German Doping Trials – Will the Big Guys Ever Pay?


Published


By Karin Helmstaedt

BERLIN – After the historic doping trial of East German swimming coaches and doctors ground to an anti-climactic halt in December of last year, it now looks like some of those really responsible may be summoned back to the courtroom.

At long last, Manfred Ewald, the despotic former head of East German sport, has been indicted for his role in setting up a program for the systematic distribution of male hormones to young athletes.

The doctor responsible for overseeing East Germany’s drug program, Dr. Manfred Hoeppner, was also indicted. Both men are charged with being accessories to grievous bodily harm through the drugs in cases involving 142 female athletes (swimmers and track and field athletes). Thirty-two of these athletes have pressed charges.

Many of them reportedly suffered lasting side effects from the anabolic steroids, including hormonal disturbances and the development of male characteristics such as excessive hair or muscle growth. A few women still suffer from menstrual and gynecological problems.

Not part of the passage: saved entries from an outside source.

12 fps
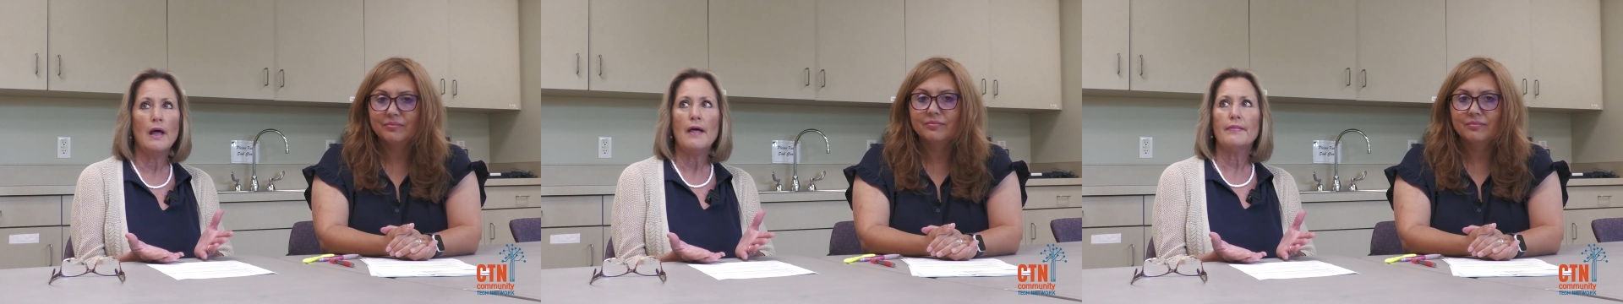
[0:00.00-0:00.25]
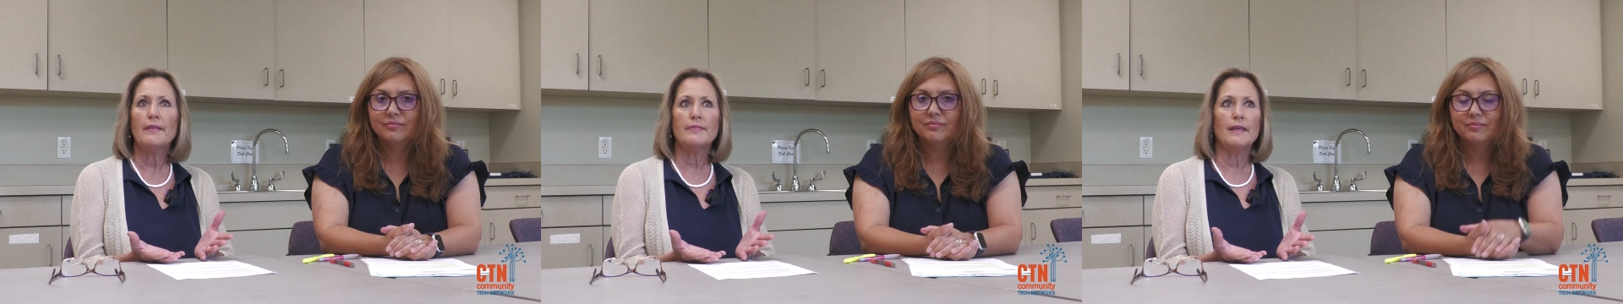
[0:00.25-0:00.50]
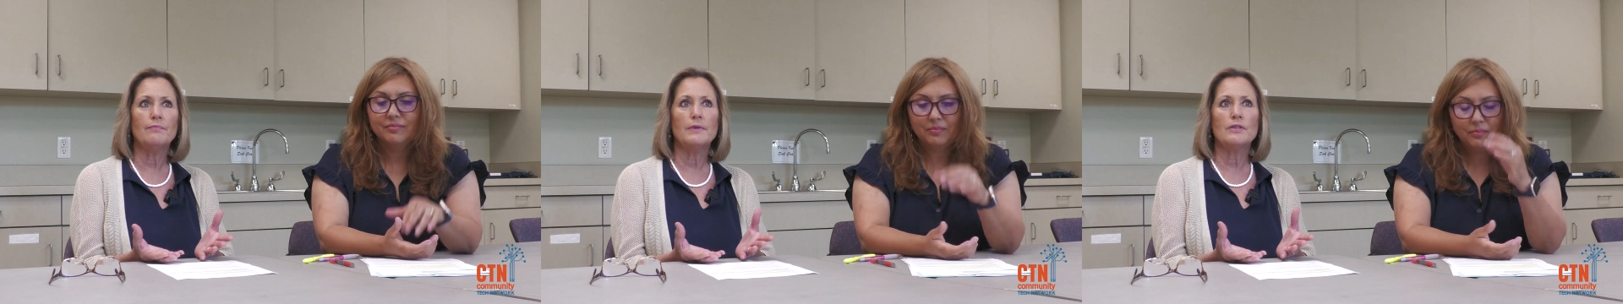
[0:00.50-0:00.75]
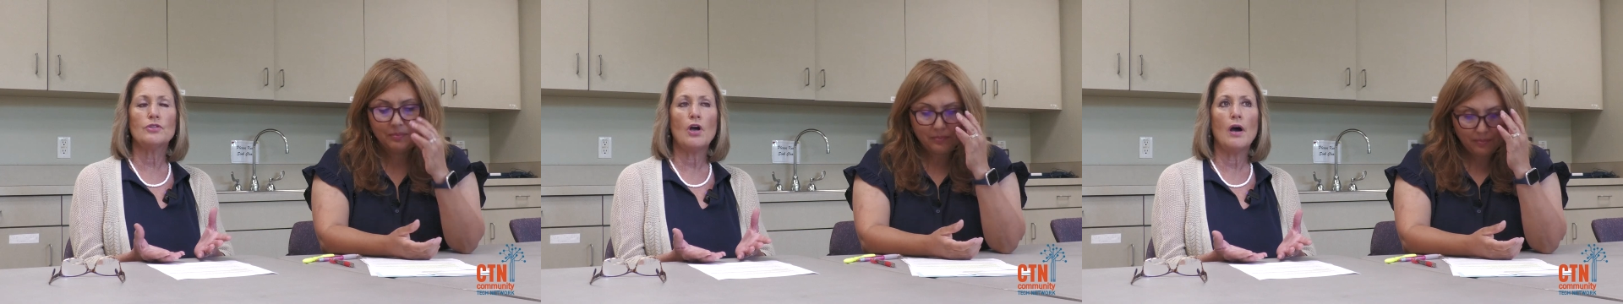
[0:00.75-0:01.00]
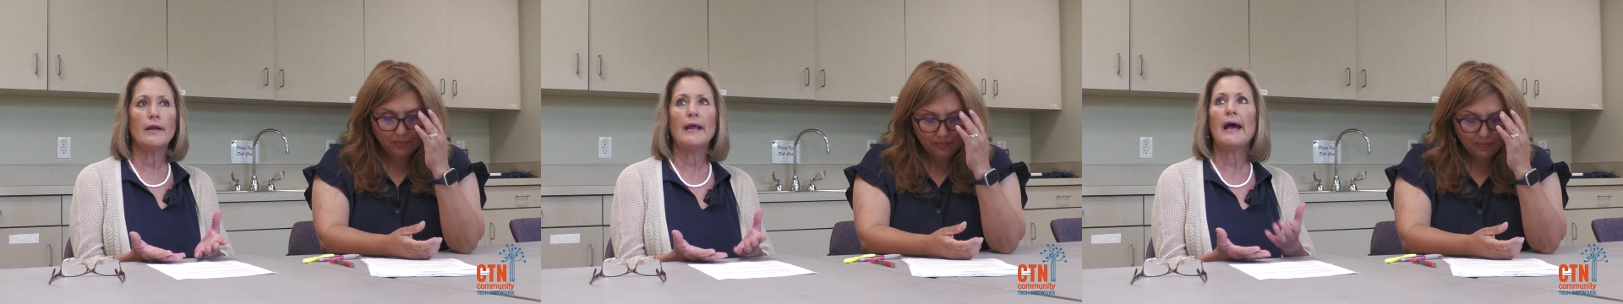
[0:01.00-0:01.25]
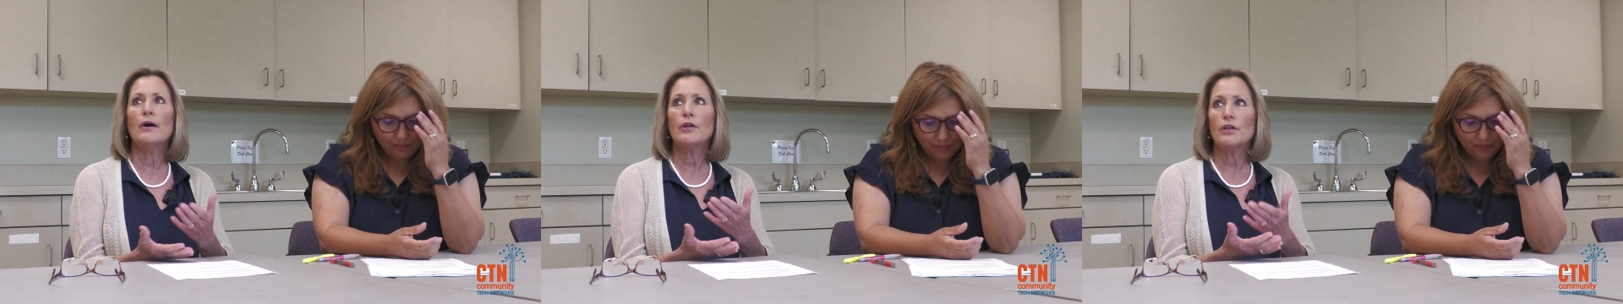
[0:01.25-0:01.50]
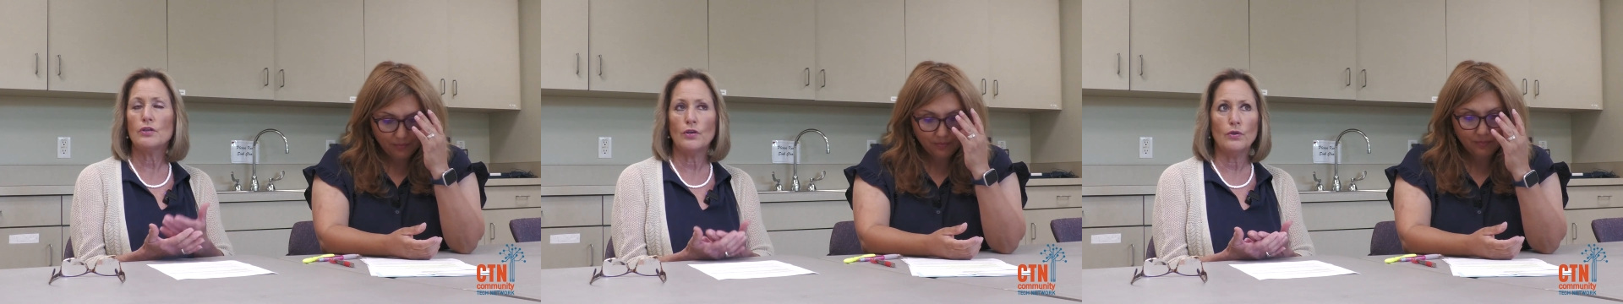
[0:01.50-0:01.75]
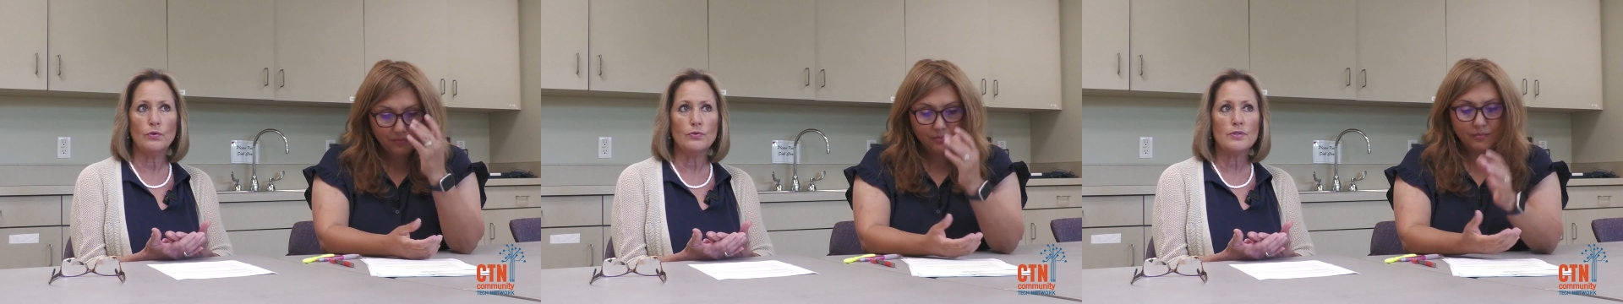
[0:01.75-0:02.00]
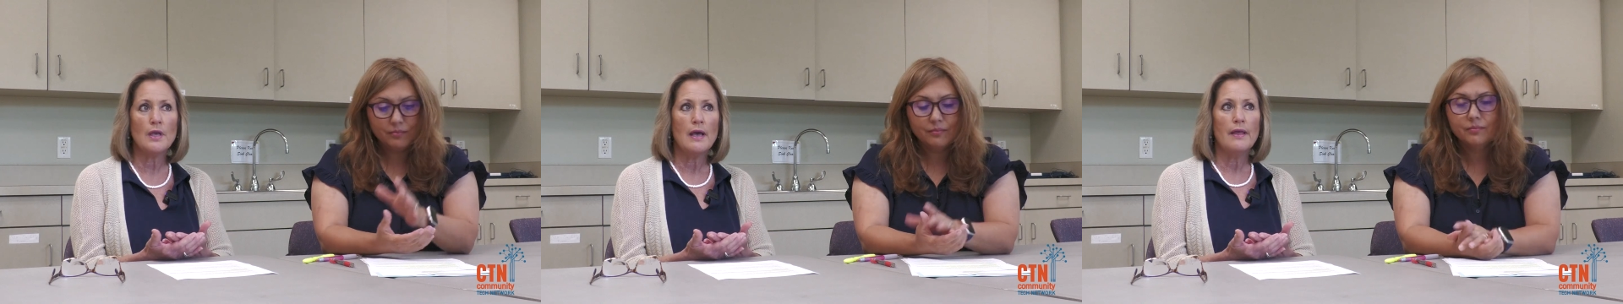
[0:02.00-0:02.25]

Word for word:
Speaker 1: that they've been taught how to use.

Between 1970 and 1990 some 10,000 East German athletes, many of them females under 18, were doped to the gills with anabolic steroids and other preparations. Now two of the men primarily responsible on political ideological, and practical levels may go before the court in Berlin. The difficult task of proving their guilt will be undertaken with proof in a measly 142 cases. Ten years after the fall of the Berlin Wall, the trial may be little more that a token attempt at moral justice.

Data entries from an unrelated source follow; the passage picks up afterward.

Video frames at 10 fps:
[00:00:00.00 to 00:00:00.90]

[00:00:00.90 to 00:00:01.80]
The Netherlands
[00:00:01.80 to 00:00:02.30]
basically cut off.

But Michaele Blume, spokeswoman for the Berlin prosecutors, said it may be a while yet before a trial gets underway. “The indictment is very complicated, and if it comes to trial, it won’t be until the end of this year or early next year,” she said.

Berlin prosecutors have convicted and/or fined several coaches and sports doctors of giving performance-enhancing drugs to underage athletes without their or their parents’ knowledge. The charges were based on information from witnesses and from secret police files that came to light after the fall of the Berlin Wall in 1989.

Prosecutors conducted the early trials in the hopes it would allow them to build a case against those responsible for setting up the drug program, which helped relatively small East Germany win dozens of gold medals at Olympics and other championships.

The 73-year-old Ewald, a former member of the East German communist party’s central committee, was president of the East German Sports and Gymnastics Union from 1961 to 1988. He ran the country’s sport system with an iron hand, ensuring the secrecy of doping practices and trumpetting the supremacy of socialism to the outside world.

Hoeppner, 65, headed the East German Sports Medicine Service’s division for performance athletics from 1978 to 1990. He was responsible for the actual distribution of the drugs and directed their administration in sports centres nationwide.

Berlin authorities are investigating a further 500 people suspected to have been involved in the doping system, but will likely indict only those considered to be involved in particularly serious cases. Others who may go to trial include the former swimming federation doctor, Lothar Kipke, and the former national swim coaches, Wolfgang Richter and Juergen Tanneberger.

If and when any of the trials become a reality, it will be none too soon. A statute of limitations on doping crimes of October 2000 is approaching at an alarming rate. Time lost for the court is won by the defendants-if the first instance verdict isn’t reached by then, Hoeppner and Ewald can consider their past officially behind them.